Supplied records =
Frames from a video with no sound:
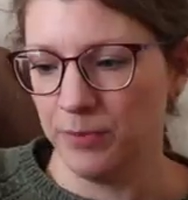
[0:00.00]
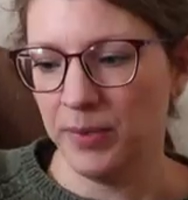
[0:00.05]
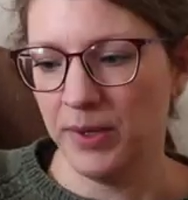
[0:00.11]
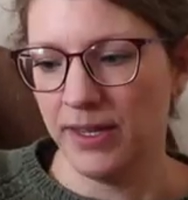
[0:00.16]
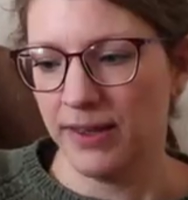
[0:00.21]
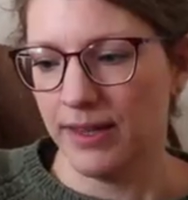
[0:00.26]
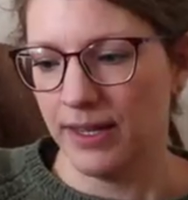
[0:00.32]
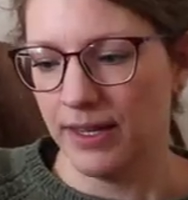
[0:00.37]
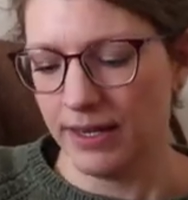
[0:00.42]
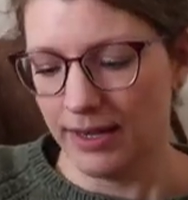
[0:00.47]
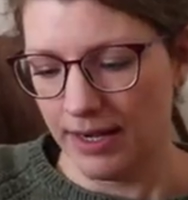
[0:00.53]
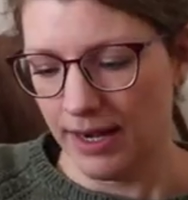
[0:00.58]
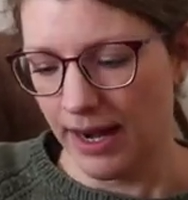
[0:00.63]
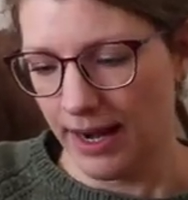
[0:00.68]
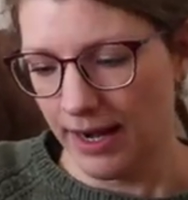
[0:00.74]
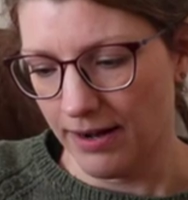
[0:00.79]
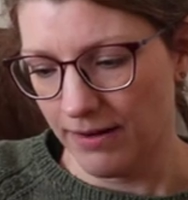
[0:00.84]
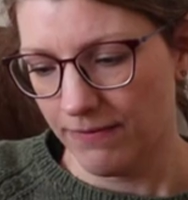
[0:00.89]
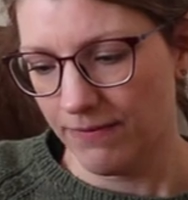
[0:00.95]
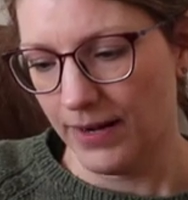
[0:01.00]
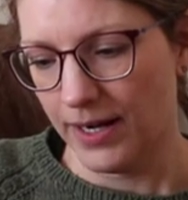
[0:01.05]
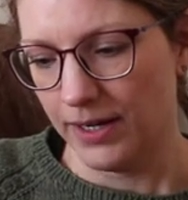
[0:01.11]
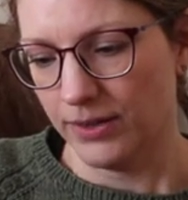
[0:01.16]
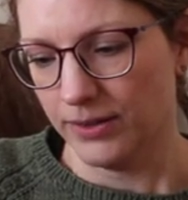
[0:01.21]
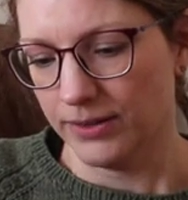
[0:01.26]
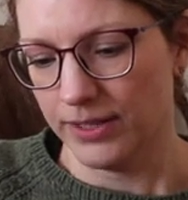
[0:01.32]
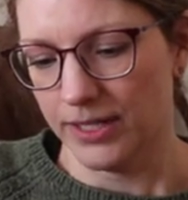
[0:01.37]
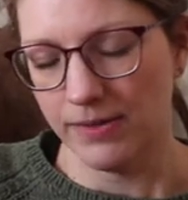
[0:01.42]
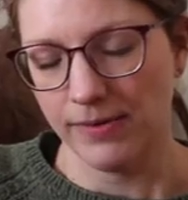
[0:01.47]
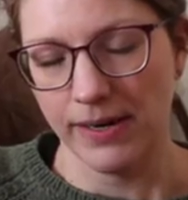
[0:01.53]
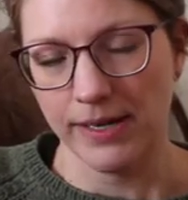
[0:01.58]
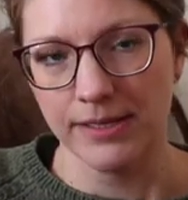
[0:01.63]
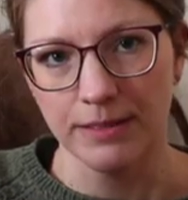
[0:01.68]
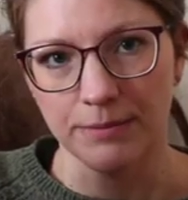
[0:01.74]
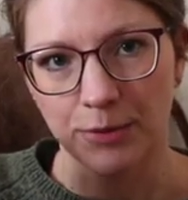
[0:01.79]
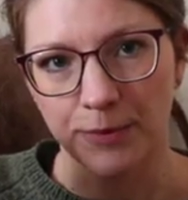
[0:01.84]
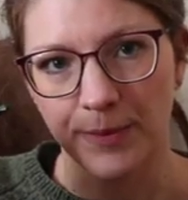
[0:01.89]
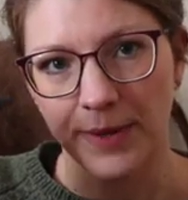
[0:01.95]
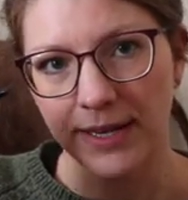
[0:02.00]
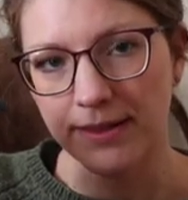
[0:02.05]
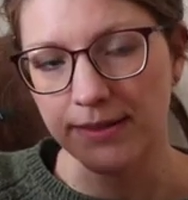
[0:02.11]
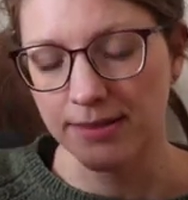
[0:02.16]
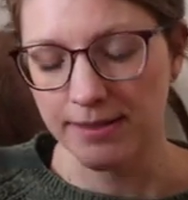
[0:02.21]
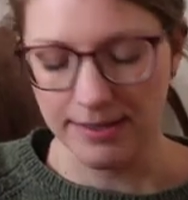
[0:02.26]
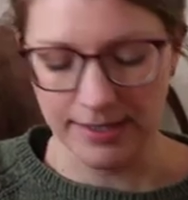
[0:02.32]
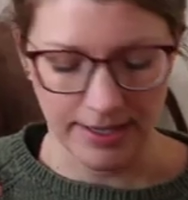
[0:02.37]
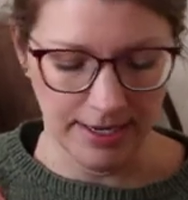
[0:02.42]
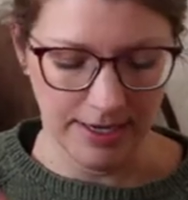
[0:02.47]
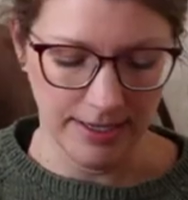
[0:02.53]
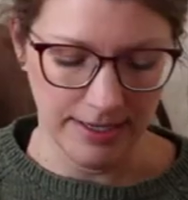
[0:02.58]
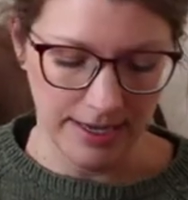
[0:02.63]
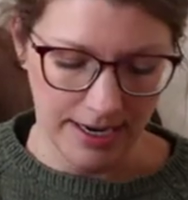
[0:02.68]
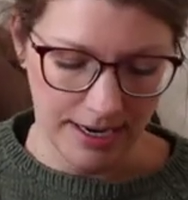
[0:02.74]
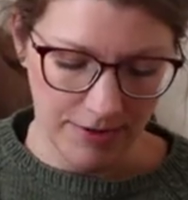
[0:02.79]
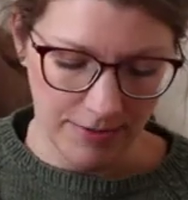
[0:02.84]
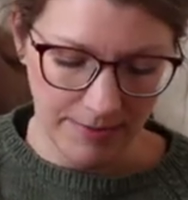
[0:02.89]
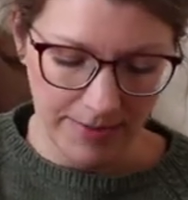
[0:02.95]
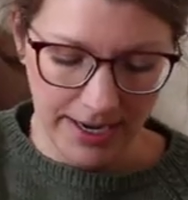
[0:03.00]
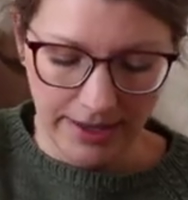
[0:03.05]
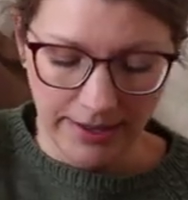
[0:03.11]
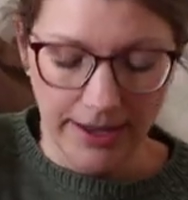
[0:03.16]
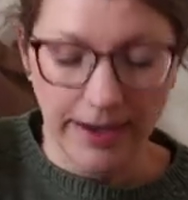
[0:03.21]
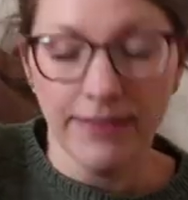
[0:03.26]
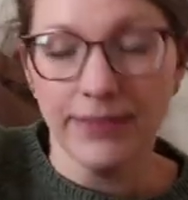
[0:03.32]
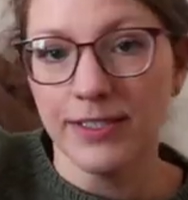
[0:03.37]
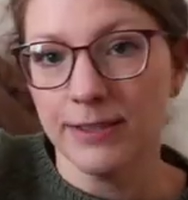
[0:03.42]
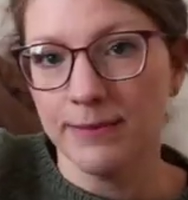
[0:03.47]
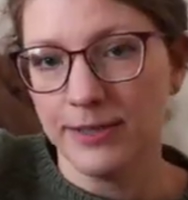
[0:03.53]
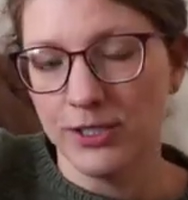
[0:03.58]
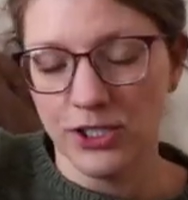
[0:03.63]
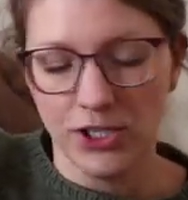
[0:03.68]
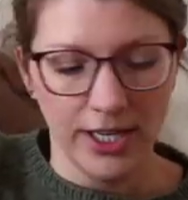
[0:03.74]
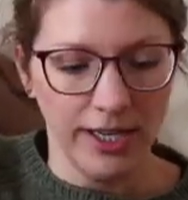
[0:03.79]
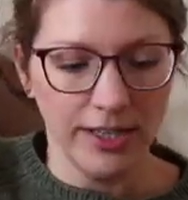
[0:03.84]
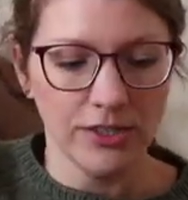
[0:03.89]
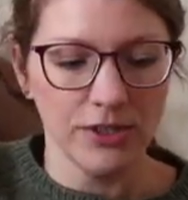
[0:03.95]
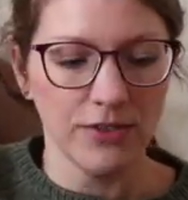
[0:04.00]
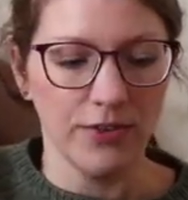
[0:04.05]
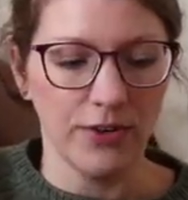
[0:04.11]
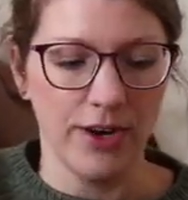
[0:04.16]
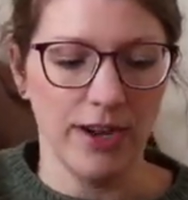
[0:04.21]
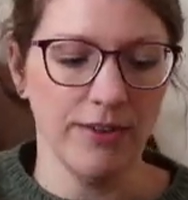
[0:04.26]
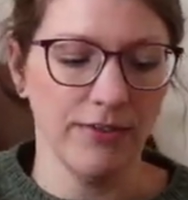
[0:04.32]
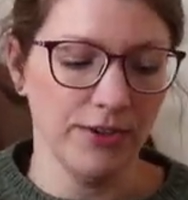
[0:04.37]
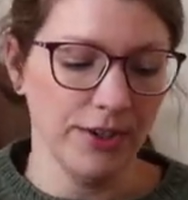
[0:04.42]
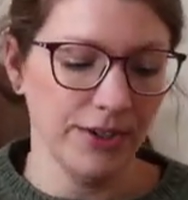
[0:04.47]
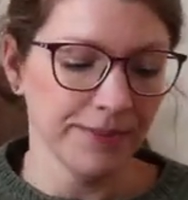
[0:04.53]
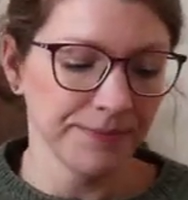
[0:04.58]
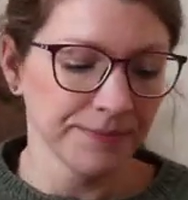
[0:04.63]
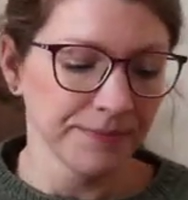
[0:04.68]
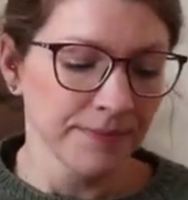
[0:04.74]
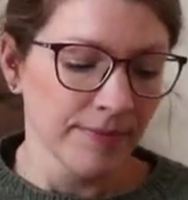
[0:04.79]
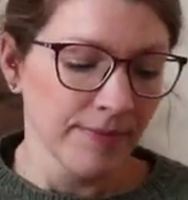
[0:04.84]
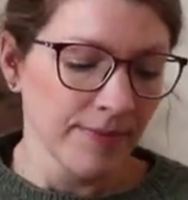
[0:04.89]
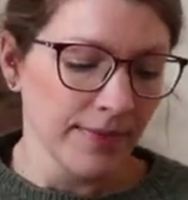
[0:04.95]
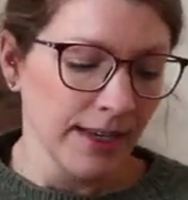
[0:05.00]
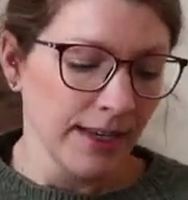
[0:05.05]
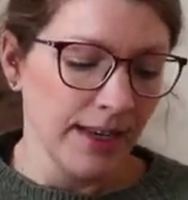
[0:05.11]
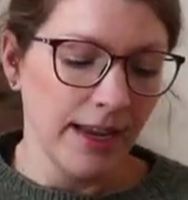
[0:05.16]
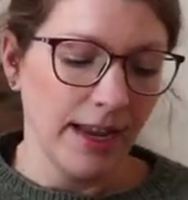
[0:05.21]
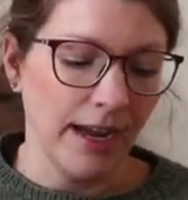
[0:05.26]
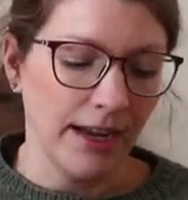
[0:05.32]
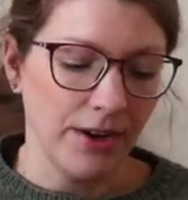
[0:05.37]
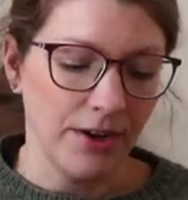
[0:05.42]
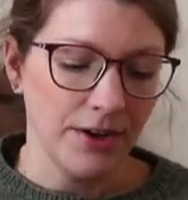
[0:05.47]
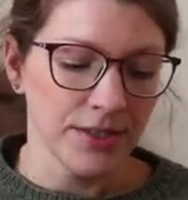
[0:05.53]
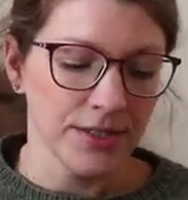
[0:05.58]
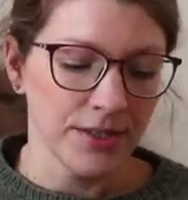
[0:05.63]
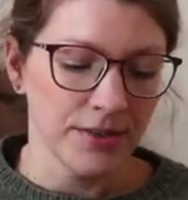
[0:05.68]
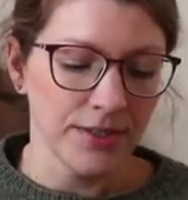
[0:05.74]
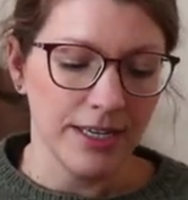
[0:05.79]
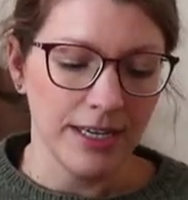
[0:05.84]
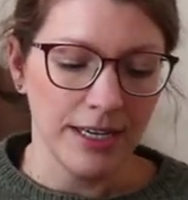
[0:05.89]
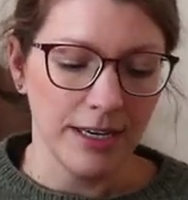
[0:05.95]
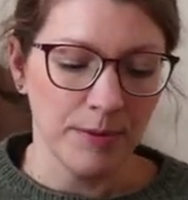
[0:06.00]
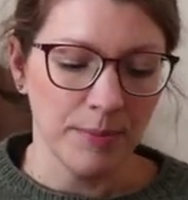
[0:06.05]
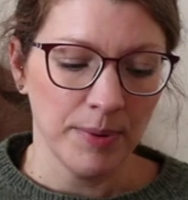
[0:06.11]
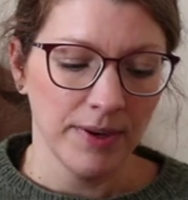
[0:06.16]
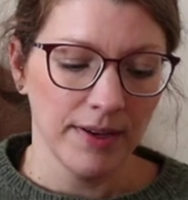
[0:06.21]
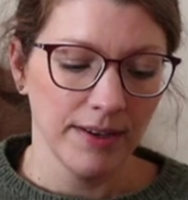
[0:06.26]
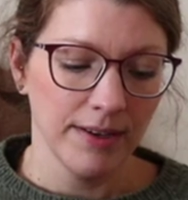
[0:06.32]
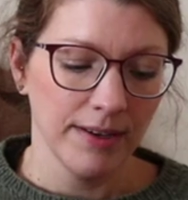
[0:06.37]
but then I found erasable pens and now my life has been changed forever. I also keep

What to produce =
Give the records back exactly, with no pictures.

Answer to this exercise =
Frames from a video with no sound:
[0:00.00]
[0:00.05]
[0:00.11]
[0:00.16]
[0:00.21]
[0:00.26]
[0:00.32]
[0:00.37]
[0:00.42]
[0:00.47]
[0:00.53]
[0:00.58]
[0:00.63]
[0:00.68]
[0:00.74]
[0:00.79]
[0:00.84]
[0:00.89]
[0:00.95]
[0:01.00]
[0:01.05]
[0:01.11]
[0:01.16]
[0:01.21]
[0:01.26]
[0:01.32]
[0:01.37]
[0:01.42]
[0:01.47]
[0:01.53]
[0:01.58]
[0:01.63]
[0:01.68]
[0:01.74]
[0:01.79]
[0:01.84]
[0:01.89]
[0:01.95]
[0:02.00]
[0:02.05]
[0:02.11]
[0:02.16]
[0:02.21]
[0:02.26]
[0:02.32]
[0:02.37]
[0:02.42]
[0:02.47]
[0:02.53]
[0:02.58]
[0:02.63]
[0:02.68]
[0:02.74]
[0:02.79]
[0:02.84]
[0:02.89]
[0:02.95]
[0:03.00]
[0:03.05]
[0:03.11]
[0:03.16]
[0:03.21]
[0:03.26]
[0:03.32]
[0:03.37]
[0:03.42]
[0:03.47]
[0:03.53]
[0:03.58]
[0:03.63]
[0:03.68]
[0:03.74]
[0:03.79]
[0:03.84]
[0:03.89]
[0:03.95]
[0:04.00]
[0:04.05]
[0:04.11]
[0:04.16]
[0:04.21]
[0:04.26]
[0:04.32]
[0:04.37]
[0:04.42]
[0:04.47]
[0:04.53]
[0:04.58]
[0:04.63]
[0:04.68]
[0:04.74]
[0:04.79]
[0:04.84]
[0:04.89]
[0:04.95]
[0:05.00]
[0:05.05]
[0:05.11]
[0:05.16]
[0:05.21]
[0:05.26]
[0:05.32]
[0:05.37]
[0:05.42]
[0:05.47]
[0:05.53]
[0:05.58]
[0:05.63]
[0:05.68]
[0:05.74]
[0:05.79]
[0:05.84]
[0:05.89]
[0:05.95]
[0:06.00]
[0:06.05]
[0:06.11]
[0:06.16]
[0:06.21]
[0:06.26]
[0:06.32]
[0:06.37]
but then I found erasable pens and now my life has been changed forever. I also keep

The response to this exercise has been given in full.